Problem description ▸ Your task is to copy the records that follow exactly, minus any images.
Listed records Start Marker
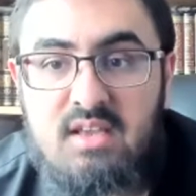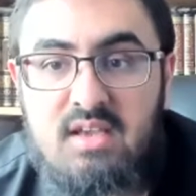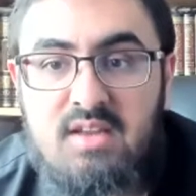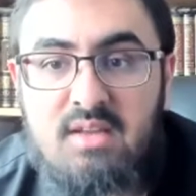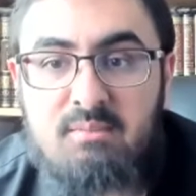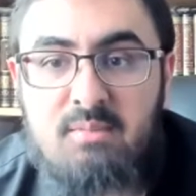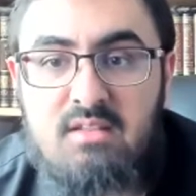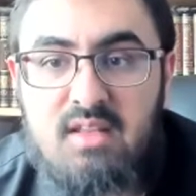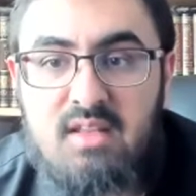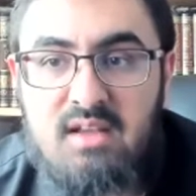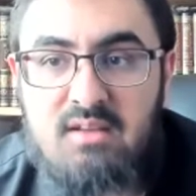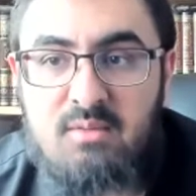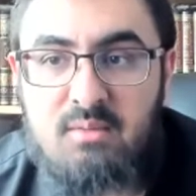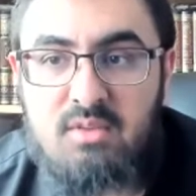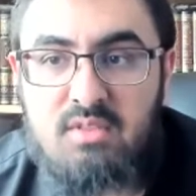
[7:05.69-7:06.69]
And I mean
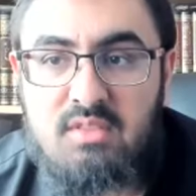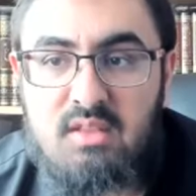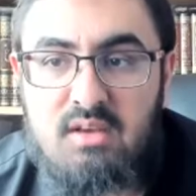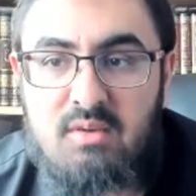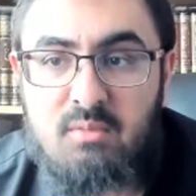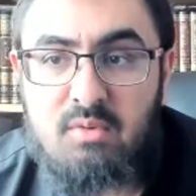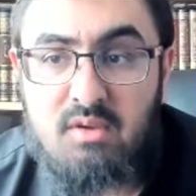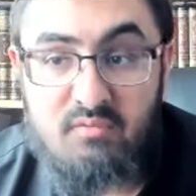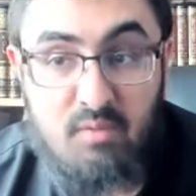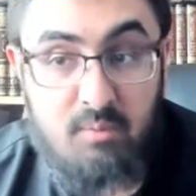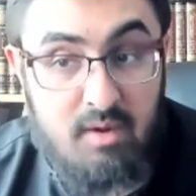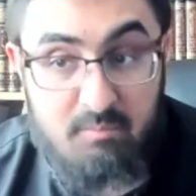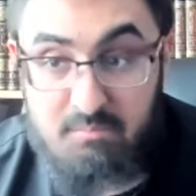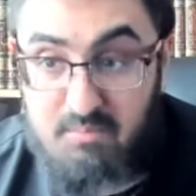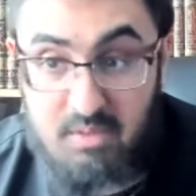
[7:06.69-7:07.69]
that
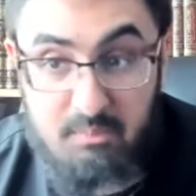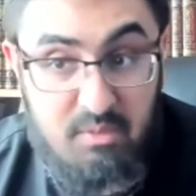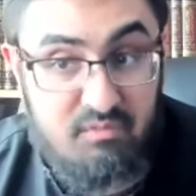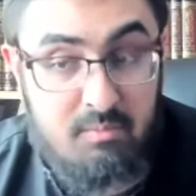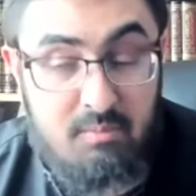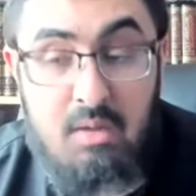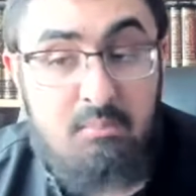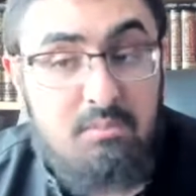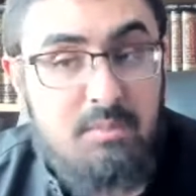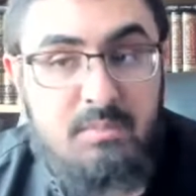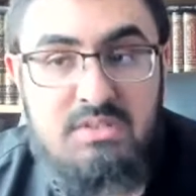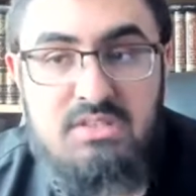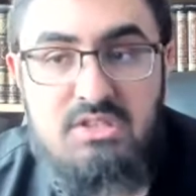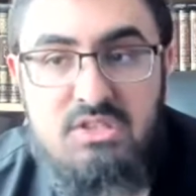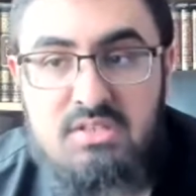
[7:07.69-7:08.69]
I'm coming from a humble
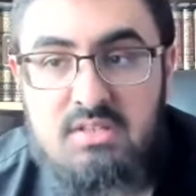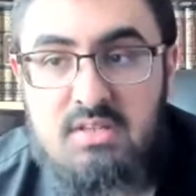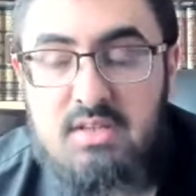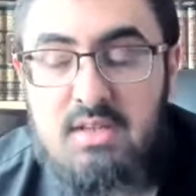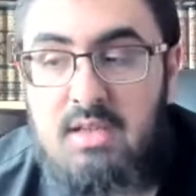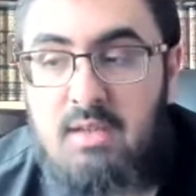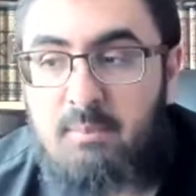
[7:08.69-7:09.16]
position.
Listed records End Marker
Written reply ▸
[7:05.69-7:06.69]
And I mean
[7:06.69-7:07.69]
that
[7:07.69-7:08.69]
I'm coming from a humble
[7:08.69-7:09.16]
position.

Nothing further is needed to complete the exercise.